Segment Start: The input
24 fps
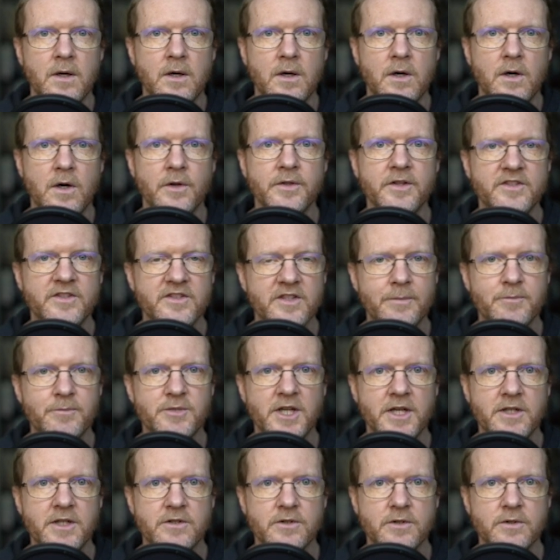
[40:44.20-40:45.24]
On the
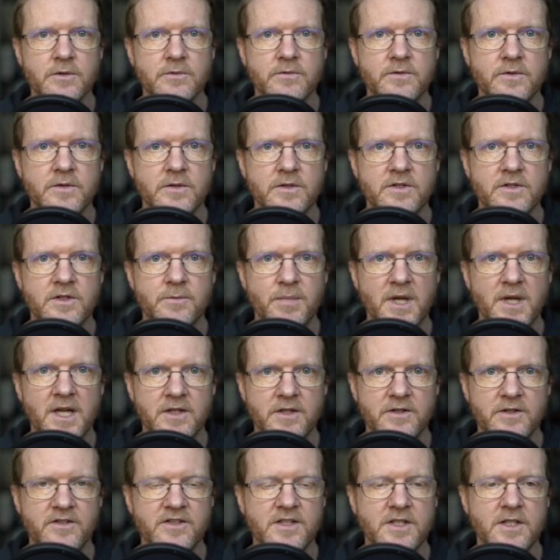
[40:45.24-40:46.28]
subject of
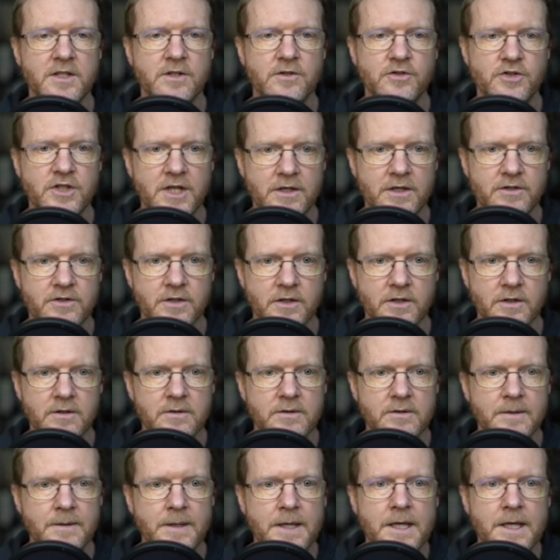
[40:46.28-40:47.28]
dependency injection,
Segment End: The input
**What the task requires**
All records should be output exactly, with the pictures left out.

**Reply**
24 fps
[40:44.20-40:45.24]
On the
[40:45.24-40:46.28]
subject of
[40:46.28-40:47.28]
dependency injection,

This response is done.